Nous avons donc, choisi de mettre l’accent sur deux facteurs psychosociaux, qui semblent être étroitement liés, et fréquents chez certaines catégories de travailleurs, à savoir la violence et le stress sous toutes ses formes.

A ce titre, l’ARACT/ANACT (2009) indique qu : « Il y a aussi des liens de causalité entre le stress et la violence : le stress peut être la conséquence d’une violence, et inversement, peut engendrer une violence, ou une souffrance (voir schéma ci-après). (L’ARACT, 2009, p.19).

Figure 5: Liens de causalité entre risques psychosociaux, selon (l’ARACT, 2009, p. 21) Nous allons, dans un premier temps présenter l’état des lieux des RPS, phénomène, en Europe et en Tunisie. Dans un deuxième temps, nous allons prendre la violence au travail, comme risque psychosocial central dans notre étude. Et en se référant à la littérature, nous allons revoir les recoupements des points de vue théoriques sur la violence, en termes de ; définitions, approches, modèles théoriques …. Nous consacrerons, plus loin, un chapitre entier pour le phénomène du stress au travail.

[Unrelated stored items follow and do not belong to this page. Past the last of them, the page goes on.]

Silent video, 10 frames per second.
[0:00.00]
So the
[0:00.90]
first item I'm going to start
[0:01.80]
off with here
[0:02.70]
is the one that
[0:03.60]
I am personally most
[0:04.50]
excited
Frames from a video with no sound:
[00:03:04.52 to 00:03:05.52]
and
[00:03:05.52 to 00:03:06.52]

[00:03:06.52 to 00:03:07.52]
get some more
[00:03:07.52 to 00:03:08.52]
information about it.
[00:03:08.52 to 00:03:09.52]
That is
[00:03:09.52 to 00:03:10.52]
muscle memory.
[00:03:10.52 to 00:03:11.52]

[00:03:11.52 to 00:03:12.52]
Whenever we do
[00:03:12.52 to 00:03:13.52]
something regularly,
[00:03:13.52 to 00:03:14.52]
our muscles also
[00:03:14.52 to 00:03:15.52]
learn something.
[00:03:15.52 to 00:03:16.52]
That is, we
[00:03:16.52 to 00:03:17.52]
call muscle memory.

3.1.2- RPS au travail : Etat des lieux en Europe, et en Tunisie

Aborder la souffrance au travail, c’est, effectivement, pointer du doigt la multitude des facettes qu’incarne un même phénomène, celui des risques psycho-sociaux au travail. Ces différentes facettes des RPS, constituent autant de facteurs et /ou de conséquences, imbriqués les uns dans les autres, au point qu’on ne sait plus lequel survient en premier ou quand il commence et quand il se termine. En effet, il s’agit d’un processus circulaire, complexe. Devant cette complexité, nombreux, sont les chercheurs, et les praticiens qui se sont penchés sur la question des RPS,

pour mieux les cerner, et éventuellement, mieux les gérer dans le monde du travail, eux qui, faut-il le préciser, n’excluent aucun secteur.

3.1.2.1- RPS en Europe

Selon Eurostat, statistics in focus, (2009), il a été démontré, en Europe, qu’une prévalence de 28 % des travailleurs, soit 56 millions, seraient « exposés à, au moins, un facteur susceptible d’affecter de manière défavorable leur bien être mental ». Cette même étude, a mentionné que, selon la source : (OSH in figures : stress at work-facts and figures), les groupes de travailleurs qui sont les plus touchés par le stress, sont les hommes, à 23%, contre 20% des femmes, ainsi que les travailleurs entre 40 et 54 ans. Et en ce qui concerne la violence physique ce sont plutôt les femmes qui y sont les plus confrontées, et ce, à 2.1%, contre 1.7% des hommes, (violence de la part des collègues), sachant que la tranche d’âge qui est la plus affectée est, ici, celle des 25-39 ans. (Eurostat, 2009).

3.1.2.2- RPS en Tunisie

Selon les déclarations de Larbi (2012), (Directeur à ISST institut de santé et de sécurité au travail de Tunis, dans une revue de sécurité et de santé au travail à Tunis), il n’existe quasiment pas d’indicateurs fiables concernant la prévalence réelle des RPS en Tunisie. Il ajoute qu’il reconnait l’existence de quelques études parcellaires ou préliminaires mais en généraal peu ou non significatives au niveau épidémiologique. En revanche un projet de stratégie nationale de gestion des RPS en Tunisie, a été mis en place avec le concours du BIT. Le projet a été mené entre 2013 et 2017, afin de prévenir ces risques professionnels et contribuer à l'épanouissement du salarié et à la prospérité de l'entreprise. Pour ce faire, une approche globale et multidisciplinaire de prévention a été adoptée, impliquant plusieurs acteurs et experts dans le domaine, et ce sur le plan médical, psychologique, social et culturel. (Larbi, 2012).